I don’t regret my past life, including the mistakes. After all, it was all part of my journey to where I am now, and I really like who I am now. I wouldn’t undo anything that has happened, even the really bad stuff—because it brought me here.
Looking back, I believe that the bloody brain woke me up, gave me a fresh look on life, on myself. I became a more authentic person. I know that you believe that you are honest with yourself—perhaps that was true when you were younger, but at some point a fog surrounded you, and some hard truths hid from you.
It also helped me get unstuck. You are stagnating and you don’t even realize it. Yes, you weren’t afraid to try new things, like weaving and rollerblading, and you grew with the kids. But emotionally… other than the love you felt for the kids, emotionally, you weren’t going anywhere. Yes, you saw much of the world around you, but there’s so much you missed.
Remember how you used to write when you were a teenager? Well, now I write with a vengeance. I love it. It’s become a huge part of who I am. And through the writing I’ve learnt so much about myself, about you, about our journey. I feel like writing keeps me from becoming stuck again—writing heightens my awareness of the world around me, and the world is ever changing. There’s always something new around the corner—the world. Life.

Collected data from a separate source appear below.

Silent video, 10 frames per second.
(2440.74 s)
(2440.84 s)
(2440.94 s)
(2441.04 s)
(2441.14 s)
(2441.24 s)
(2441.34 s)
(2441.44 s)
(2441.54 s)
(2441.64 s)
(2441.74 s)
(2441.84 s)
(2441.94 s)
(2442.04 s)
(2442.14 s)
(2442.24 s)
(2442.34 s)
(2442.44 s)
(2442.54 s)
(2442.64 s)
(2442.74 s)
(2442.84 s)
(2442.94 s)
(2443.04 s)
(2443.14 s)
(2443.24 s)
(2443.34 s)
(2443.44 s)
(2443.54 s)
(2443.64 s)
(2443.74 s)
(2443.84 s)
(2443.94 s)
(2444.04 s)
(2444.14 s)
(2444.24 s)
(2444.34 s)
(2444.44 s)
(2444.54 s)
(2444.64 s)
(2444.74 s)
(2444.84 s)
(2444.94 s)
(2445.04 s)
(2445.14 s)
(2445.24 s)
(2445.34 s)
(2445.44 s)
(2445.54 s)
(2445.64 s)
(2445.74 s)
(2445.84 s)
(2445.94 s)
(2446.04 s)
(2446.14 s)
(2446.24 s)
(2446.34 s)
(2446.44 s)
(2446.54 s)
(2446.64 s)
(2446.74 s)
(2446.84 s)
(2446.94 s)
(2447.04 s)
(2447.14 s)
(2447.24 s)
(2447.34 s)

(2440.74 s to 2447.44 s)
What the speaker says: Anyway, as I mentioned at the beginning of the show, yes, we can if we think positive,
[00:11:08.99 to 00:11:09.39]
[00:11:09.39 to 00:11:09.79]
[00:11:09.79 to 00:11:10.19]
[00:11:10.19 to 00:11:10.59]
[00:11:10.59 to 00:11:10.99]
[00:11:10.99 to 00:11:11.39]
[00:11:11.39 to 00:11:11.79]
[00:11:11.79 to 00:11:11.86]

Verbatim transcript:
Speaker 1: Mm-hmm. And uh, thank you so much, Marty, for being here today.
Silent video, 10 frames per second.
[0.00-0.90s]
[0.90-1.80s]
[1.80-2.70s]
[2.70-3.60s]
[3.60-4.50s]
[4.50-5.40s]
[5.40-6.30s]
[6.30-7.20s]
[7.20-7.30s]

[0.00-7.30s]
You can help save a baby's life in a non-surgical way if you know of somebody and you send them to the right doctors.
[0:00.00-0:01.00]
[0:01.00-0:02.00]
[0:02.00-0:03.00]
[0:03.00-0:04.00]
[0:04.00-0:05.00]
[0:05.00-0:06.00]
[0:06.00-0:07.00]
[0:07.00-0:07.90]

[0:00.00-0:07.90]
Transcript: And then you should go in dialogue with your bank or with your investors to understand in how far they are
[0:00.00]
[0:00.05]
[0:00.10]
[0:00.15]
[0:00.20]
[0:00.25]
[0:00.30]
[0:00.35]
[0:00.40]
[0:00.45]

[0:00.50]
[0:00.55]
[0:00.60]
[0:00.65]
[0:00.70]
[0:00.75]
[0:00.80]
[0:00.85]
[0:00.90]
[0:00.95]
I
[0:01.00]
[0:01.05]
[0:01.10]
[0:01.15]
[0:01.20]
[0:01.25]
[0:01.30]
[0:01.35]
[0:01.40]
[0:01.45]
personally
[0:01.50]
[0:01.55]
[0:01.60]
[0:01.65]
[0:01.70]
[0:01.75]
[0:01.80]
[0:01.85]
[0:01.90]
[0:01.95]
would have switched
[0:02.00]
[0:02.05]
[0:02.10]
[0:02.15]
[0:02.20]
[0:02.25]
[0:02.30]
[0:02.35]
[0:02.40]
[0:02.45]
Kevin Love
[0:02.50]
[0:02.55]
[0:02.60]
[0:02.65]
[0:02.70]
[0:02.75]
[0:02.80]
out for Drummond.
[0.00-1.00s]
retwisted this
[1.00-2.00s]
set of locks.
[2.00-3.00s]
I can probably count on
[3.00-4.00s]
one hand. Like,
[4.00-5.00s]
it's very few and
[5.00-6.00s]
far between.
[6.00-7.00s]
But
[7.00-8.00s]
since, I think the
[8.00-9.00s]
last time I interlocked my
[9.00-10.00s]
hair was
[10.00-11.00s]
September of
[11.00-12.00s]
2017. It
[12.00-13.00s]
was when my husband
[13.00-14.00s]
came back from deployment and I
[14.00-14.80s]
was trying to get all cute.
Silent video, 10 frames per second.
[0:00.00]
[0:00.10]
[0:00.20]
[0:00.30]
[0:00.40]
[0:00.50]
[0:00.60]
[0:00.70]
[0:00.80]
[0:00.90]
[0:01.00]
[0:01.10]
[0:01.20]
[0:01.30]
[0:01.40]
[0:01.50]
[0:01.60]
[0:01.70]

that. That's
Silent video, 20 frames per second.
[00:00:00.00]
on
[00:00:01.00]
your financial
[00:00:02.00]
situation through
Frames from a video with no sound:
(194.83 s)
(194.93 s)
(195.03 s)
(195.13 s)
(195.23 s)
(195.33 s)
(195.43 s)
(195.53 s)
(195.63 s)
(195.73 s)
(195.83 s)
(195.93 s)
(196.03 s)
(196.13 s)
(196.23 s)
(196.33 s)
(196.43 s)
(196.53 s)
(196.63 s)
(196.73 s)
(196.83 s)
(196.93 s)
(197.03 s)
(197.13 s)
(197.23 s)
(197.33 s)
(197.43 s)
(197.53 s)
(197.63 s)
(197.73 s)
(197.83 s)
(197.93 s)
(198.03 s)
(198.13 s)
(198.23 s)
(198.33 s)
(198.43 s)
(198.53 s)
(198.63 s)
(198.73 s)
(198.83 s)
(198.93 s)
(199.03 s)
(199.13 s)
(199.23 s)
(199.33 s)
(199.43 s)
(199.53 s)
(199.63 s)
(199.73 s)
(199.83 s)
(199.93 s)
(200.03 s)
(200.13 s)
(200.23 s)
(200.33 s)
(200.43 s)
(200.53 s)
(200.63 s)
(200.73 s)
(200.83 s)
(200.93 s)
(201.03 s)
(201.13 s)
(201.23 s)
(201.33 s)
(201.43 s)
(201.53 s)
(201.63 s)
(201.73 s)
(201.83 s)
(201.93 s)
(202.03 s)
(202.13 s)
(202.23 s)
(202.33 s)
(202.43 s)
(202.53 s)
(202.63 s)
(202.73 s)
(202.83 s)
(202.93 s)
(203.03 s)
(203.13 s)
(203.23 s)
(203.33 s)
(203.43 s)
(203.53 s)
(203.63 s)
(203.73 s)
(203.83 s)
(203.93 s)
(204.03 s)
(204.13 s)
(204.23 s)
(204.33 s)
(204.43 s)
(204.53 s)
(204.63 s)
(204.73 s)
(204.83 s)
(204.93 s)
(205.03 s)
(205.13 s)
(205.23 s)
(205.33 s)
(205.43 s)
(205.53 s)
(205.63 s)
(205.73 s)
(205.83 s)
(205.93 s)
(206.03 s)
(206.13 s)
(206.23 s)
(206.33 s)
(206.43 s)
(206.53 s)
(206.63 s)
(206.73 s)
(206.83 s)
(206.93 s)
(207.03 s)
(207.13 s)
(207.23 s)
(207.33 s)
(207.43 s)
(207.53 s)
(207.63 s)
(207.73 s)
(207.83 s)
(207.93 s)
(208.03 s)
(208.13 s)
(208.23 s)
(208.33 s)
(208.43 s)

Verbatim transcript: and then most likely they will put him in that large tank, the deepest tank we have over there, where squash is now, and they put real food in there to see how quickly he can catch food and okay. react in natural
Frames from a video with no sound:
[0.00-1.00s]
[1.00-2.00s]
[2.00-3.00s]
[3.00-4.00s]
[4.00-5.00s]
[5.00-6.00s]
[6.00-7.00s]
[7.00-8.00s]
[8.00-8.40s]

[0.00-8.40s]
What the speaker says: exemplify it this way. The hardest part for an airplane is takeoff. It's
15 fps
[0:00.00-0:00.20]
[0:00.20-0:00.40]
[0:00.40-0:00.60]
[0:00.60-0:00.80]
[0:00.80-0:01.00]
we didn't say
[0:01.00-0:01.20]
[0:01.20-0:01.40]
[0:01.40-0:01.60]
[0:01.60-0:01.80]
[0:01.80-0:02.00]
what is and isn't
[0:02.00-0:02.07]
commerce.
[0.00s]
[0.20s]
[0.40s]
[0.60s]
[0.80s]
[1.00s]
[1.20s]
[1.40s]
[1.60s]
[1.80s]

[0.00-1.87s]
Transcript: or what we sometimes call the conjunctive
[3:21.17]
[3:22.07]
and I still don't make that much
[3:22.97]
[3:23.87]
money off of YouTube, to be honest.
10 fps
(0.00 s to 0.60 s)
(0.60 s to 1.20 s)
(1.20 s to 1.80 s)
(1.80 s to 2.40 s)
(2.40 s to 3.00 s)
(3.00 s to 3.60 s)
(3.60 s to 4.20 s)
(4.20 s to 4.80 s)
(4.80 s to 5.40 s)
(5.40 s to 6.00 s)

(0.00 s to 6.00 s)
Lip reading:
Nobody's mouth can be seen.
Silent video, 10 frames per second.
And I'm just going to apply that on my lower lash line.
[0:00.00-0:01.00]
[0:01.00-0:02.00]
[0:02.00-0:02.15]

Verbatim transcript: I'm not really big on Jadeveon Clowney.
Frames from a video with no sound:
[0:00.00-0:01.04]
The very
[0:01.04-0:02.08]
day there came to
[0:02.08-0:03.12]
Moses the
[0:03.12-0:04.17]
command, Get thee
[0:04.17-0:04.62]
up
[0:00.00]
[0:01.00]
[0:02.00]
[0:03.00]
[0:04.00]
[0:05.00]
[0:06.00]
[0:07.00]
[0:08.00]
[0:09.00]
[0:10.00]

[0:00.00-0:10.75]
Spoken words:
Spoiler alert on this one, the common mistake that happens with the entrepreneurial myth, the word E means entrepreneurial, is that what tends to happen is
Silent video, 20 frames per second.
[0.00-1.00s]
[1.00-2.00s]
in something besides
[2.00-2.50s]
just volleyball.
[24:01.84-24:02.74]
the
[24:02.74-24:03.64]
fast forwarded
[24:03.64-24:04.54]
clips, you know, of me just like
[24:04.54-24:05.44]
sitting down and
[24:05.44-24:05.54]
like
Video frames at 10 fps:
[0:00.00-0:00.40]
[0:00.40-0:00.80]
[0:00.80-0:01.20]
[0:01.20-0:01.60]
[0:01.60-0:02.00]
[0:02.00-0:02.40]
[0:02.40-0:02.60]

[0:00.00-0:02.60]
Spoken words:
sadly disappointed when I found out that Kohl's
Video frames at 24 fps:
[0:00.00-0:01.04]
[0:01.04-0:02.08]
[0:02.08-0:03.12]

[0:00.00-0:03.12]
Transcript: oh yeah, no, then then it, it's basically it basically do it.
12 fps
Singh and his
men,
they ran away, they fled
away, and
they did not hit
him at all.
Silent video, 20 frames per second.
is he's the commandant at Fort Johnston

Despite all the bad stuff, and there’s plenty of that, overall I am in a good place, better than ever.
I suppose that at this point I should be giving you some advice. But really, I have none. You are a part of me, including the mishaps along the way. Just be you, or as you as possible. Just keep going. Sometimes it’ll be hard, but keep at it, one foot in front of the other.
You’ll get here. It’s worth it. You’ll see.
Deb, in the aftermath of the bloody brain.